Of course, she was. The left side of her face was the color of a pomegranate, she was taking short shallow breaths, and her armor would need hours of repairs. Vampires didn’t bruise easily. She either took a hard hit or landed on her face.

I opened the tunnel to the medward in the floor. Sean lifted the werewolf like she was a child and started down. “Once this is handled, we will make time.”

It sounded like a threat.

The moment Sean lowered the werewolf into the nearest med unit, it unfolded like one of those three-dimensional greeting cards. Scanners slipped out from under the bottom of the bed, sliding diagnostic lights over her body, and robotic arms sprung from the frame, stripping her clothes. The results of the scans flashed above the unit. Three broken ribs, shredded lung, internal bleeding… Oh wow. The corrupted ad-hal had sliced right through her hardsuit and her ribs like they were tissue paper.
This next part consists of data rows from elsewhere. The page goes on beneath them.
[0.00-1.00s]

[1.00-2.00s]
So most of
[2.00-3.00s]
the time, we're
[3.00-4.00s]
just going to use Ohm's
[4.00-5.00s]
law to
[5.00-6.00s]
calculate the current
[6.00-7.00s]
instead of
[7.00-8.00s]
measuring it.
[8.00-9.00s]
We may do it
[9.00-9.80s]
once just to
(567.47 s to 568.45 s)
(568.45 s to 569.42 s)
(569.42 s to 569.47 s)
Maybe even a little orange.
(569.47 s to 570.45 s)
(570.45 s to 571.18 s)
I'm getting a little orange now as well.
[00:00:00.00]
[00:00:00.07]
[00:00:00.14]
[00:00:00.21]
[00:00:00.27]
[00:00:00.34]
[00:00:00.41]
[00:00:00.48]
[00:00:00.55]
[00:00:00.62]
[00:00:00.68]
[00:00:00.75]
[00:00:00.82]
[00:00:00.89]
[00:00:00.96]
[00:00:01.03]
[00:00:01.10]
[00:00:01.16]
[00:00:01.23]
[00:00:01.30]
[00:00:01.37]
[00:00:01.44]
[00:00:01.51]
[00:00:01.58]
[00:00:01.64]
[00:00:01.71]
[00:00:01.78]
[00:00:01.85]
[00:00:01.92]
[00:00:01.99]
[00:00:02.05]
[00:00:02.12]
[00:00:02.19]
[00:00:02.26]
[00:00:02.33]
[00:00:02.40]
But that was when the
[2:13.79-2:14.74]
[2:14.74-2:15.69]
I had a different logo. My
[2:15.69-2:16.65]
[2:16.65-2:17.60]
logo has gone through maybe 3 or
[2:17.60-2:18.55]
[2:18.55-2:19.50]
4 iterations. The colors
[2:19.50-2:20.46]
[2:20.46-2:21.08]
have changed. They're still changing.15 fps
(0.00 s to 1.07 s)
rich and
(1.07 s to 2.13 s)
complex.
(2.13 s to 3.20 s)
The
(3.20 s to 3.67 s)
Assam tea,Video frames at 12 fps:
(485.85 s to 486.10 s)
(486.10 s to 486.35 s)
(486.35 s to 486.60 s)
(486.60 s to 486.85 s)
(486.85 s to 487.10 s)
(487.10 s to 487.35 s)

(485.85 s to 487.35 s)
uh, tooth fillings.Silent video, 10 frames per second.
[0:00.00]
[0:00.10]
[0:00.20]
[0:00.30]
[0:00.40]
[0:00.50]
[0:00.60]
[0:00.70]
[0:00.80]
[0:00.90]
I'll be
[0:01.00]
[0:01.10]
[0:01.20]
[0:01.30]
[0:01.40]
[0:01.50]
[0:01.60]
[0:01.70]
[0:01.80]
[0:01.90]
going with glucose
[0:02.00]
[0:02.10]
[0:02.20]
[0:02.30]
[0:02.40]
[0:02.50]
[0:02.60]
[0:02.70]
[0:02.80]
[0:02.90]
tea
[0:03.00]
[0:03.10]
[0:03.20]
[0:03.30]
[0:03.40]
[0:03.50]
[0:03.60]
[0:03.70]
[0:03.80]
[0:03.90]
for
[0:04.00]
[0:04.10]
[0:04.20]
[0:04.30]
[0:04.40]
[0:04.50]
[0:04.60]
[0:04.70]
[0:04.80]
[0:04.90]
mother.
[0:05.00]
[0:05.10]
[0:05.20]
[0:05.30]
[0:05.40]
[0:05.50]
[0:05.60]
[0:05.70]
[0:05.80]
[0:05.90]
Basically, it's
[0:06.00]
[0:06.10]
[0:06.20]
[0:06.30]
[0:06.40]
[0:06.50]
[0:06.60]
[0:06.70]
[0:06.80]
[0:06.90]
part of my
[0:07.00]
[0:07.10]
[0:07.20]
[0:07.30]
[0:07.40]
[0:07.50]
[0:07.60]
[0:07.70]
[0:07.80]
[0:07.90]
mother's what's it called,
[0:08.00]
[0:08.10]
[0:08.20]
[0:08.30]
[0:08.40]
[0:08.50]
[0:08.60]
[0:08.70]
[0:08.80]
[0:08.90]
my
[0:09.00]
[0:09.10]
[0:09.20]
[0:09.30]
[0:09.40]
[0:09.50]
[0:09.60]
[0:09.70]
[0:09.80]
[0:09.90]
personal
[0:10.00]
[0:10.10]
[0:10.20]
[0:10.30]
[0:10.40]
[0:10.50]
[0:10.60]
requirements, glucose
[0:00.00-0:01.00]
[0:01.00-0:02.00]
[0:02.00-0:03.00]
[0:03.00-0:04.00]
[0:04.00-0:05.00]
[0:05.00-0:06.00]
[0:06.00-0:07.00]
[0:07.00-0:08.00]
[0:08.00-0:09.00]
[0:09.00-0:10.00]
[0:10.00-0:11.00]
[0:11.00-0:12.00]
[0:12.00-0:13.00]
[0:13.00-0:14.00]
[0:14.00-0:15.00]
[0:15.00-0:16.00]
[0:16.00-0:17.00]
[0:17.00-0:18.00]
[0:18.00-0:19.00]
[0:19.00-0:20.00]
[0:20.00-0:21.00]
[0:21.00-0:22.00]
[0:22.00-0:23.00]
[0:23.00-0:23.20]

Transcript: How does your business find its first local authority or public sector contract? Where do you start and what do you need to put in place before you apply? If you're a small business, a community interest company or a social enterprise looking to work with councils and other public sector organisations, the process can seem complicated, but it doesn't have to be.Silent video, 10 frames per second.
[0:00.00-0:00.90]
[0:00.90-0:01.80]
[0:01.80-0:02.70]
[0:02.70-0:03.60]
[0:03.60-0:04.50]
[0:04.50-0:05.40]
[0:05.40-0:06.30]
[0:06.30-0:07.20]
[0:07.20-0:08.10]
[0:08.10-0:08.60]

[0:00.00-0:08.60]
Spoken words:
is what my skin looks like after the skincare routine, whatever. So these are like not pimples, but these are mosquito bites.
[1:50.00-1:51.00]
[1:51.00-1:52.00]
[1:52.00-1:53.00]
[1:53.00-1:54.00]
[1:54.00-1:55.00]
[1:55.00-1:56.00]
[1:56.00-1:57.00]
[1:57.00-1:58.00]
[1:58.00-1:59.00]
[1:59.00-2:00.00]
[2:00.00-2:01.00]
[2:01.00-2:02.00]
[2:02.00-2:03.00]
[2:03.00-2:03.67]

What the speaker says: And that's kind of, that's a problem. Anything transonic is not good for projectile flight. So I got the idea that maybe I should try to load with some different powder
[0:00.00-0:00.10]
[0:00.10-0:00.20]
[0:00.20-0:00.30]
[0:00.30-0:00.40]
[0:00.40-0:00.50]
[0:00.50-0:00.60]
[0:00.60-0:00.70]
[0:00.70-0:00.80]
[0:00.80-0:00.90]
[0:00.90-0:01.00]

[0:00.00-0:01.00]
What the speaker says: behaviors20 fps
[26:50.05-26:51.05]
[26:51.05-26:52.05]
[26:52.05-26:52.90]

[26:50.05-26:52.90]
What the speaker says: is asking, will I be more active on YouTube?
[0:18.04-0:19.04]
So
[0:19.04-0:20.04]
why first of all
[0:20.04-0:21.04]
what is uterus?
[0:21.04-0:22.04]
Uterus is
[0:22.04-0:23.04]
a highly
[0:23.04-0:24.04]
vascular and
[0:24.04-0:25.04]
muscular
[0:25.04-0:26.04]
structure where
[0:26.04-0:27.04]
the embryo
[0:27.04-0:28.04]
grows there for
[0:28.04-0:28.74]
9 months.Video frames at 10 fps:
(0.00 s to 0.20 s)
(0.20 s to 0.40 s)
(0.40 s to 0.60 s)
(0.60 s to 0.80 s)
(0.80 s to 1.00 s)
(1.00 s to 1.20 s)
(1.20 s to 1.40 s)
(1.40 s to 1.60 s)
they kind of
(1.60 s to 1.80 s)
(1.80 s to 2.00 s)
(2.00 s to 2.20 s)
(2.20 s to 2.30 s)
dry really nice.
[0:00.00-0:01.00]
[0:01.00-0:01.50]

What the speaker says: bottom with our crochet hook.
Ironically, hardsuits were considered soft armor, soft being a relative term. There were many variations of it, but the essential requirements dictated that it was flexible, close fitting, and able to stop a typical blade. I could hack at the werewolf woman all day with an ordinary knife and not leave a mark. One look at her chest told me her suit was beyond repair.